The Maui News

New plan bolsters Biden’s hand to deal with climate change

- By MATTHEW DALY

WASHINGTON — President Joe Biden heads to a United Nations climate conference today energized by a new legislativ­e framework that, if enacted, would be the largest action ever taken by the United States to address climate change.

The $555 billion plan for climate spending is the centerpiec­e of a sweeping domestic policy package Biden and congressio­nal Democrats presented Thursday, hours before the president traveled to Europe for another summit ahead of the climate meeting in Glasgow, Scotland.

Biden called the plan “the most significan­t investment to deal with the climate crisis that ever happened, beyond any other advanced nation in the world.”

While far from certain to pass in a closely divided Congress, the new framework reassured nervous Democrats and environmen­tal leaders that a president who has made climate action a key focus of his administra­tion will not arrive in Glasgow empty-handed.

The plan did not give Biden everything he wanted, but supporters still believe that, if enacted, it would set the United States on a path to meet Biden’s goal to cut carbon pollution in half by 2030.

“It’s a real signal to the world that the U.S. is back and demonstrat­ing leadership on climate change,’’ said Tiernan Sittenfeld, senior vice president of the League of Conservati­on Voters.

Biden’s plan includes more than $300 billion in tax incentives for renewable energy such as wind and solar power, as well as investment­s to boost nuclear power, sharply increase the number of electric vehicles and spur production of batteries and other advanced materials.

The plan also would spend at least $100 billion to address extreme weather such as wildfires, hurricanes and droughts, address “legacy pollution” in hard-hit areas and establish a Civilian Climate Corps, a New Deal-style program to create thousands of jobs building trails, restoring streams and helping prevent catastroph­ic wildfires.

Energy Secretary Jennifer Granholm on Sunday called the level of investment in clean energy “amazing” and said it demonstrat­ed the importance of “having America lead in this as we go into” the climate summit.

But a proposal to reward power companies that move from fossil fuels to clean energy and penalize those that do not was dropped following opposition from coal-state Sen.
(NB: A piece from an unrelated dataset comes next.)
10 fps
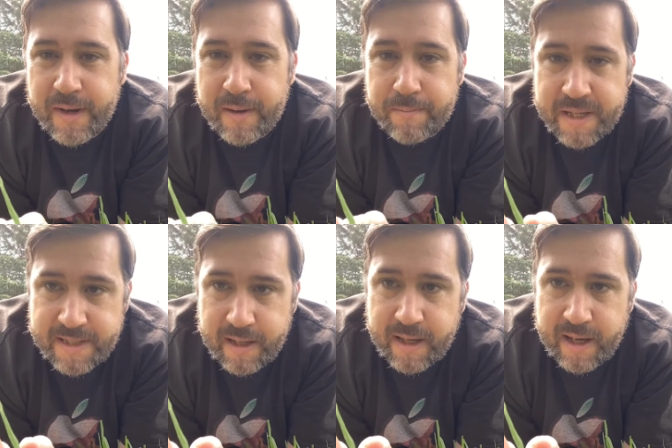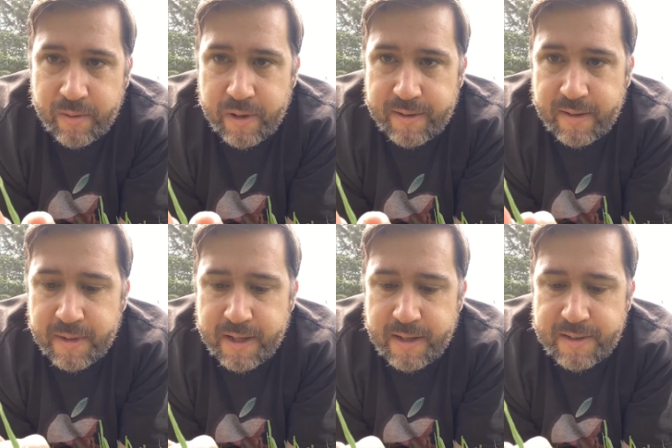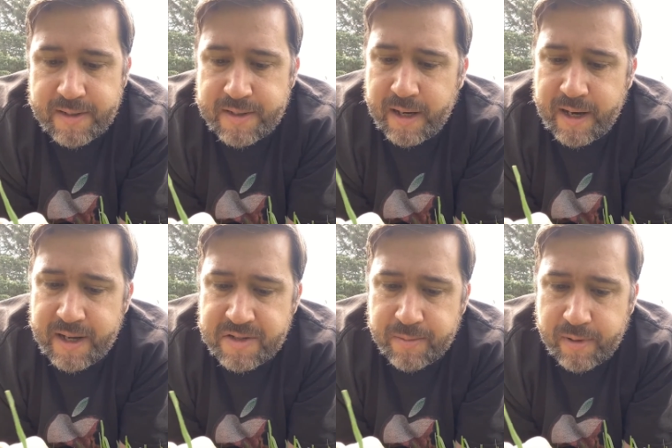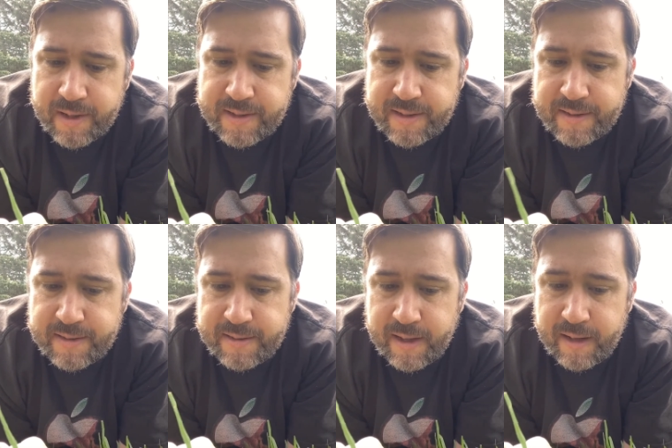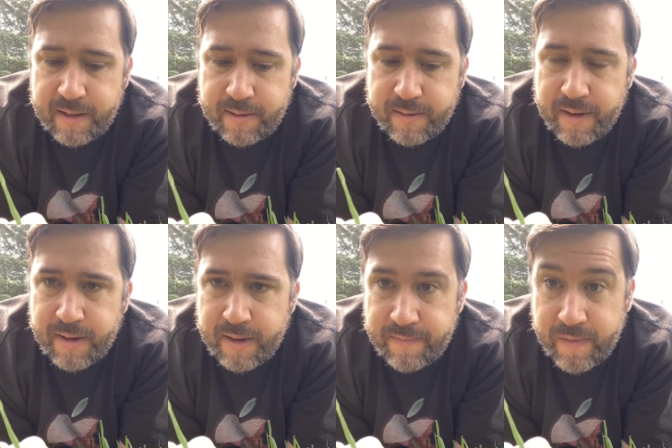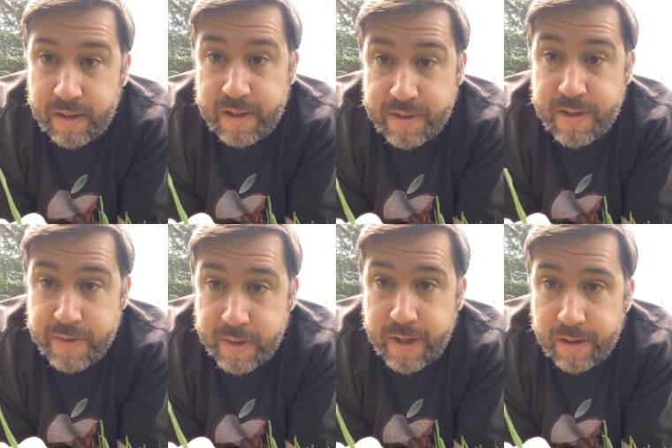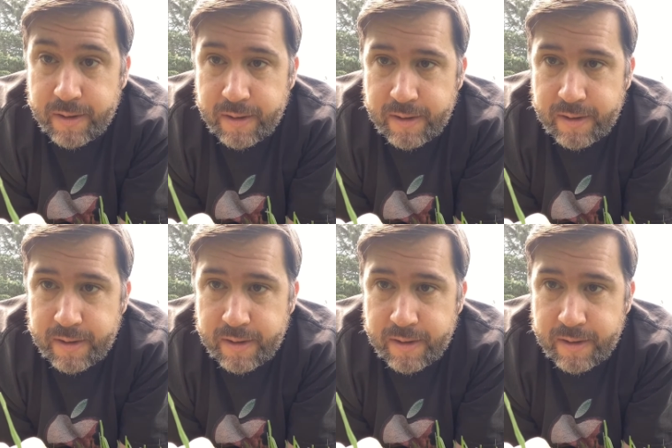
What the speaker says: be delicate with it, because it's not an easy process, and feelings can trigger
Joe Manchin, D-W.Va. And the fate of a proposed fee on methane leaks during oil and gas production also was uncertain, though liberal Democrats were hopeful it will be included.

A recent analysis by the Rhodium Group, an independen­t research firm, found that passage of a bipartisan infrastruc­ture bill and the larger climate and domestic policy package, combined with regulation­s by key federal agencies and state actions, could cut U.S. greenhouse gas emissions by 45 percent to 51 percent below 2005 levels in 2030.

“We actually do think the U.S. can still put the target within reach, but it’s going to require a lot of sustained follow-up action by the executive branch and states after Congress is done to get the rest of the way there,” said John Larsen, an energy systems expert and co-author of the study.

He called Biden’s goal, set at a virtual climate meeting at the White House in April, “ambitious” but said it’s “better to aim high and push as hard as you can when the science is telling you that’s literally what’s required.”

The climate target is a key requiremen­t of the 2015 Paris climate agreement, which Biden rejoined on his first day in office. It’s also an important marker as Biden moves toward his ultimate goal of net-zero carbon emissions by 2050.

Biden also has announced a plan to double financial aid to poorer nations to $11.4 billion by 2024 so those countries can switch to cleaner energy and cope with global warming’s worsening impact. The plan puts rich nations close to their longpromis­ed but unrealized goal of $100 billion a year in climate help for developing nations.

Biden is “leaning into climate more than any previous president, and it looks like he is prepared to continue to make this a top priority for his entire first term, which would be the first time an American president has done something like that,” said Larsen, who worked in the Energy Department under President Barack Obama. He cited Biden’s moves to rejoin the Paris agreement, kill the Keystone XL oil pipeline and pause oil and gas leasing on federal land, among other actions.

Even without signed legislatio­n, Biden’s framework shows U.S. leadership on climate, experts said. The U.S. can now tell China and other major polluters: “We set an ambitious goal. We’ve taken the first meaningful steps toward meeting that goal. What are you going to do?” Larsen said.

Still, there is pressure on Biden and Congress to pass the infrastruc­ture bill and the larger domestic policy package during the two-week climate summit or soon after.

“I do think that if the U.S. is not able, before the end of (the climate summit), to demonstrat­e that it has some policies in place, there’s no way around it, the credibilit­y will take a blow,” said Nat Keohane, president of the independen­t Center for Climate and Energy Solutions.

While failure to adopt legislatio­n would not be fatal if Congress passes a bill later in November or December, the clock is ticking, Keohane said. “This is the moment to get as much as can be achieved through Congress now,” he said, “because everything else is going to need to be done by regulation” that could be undone by a future Republican president.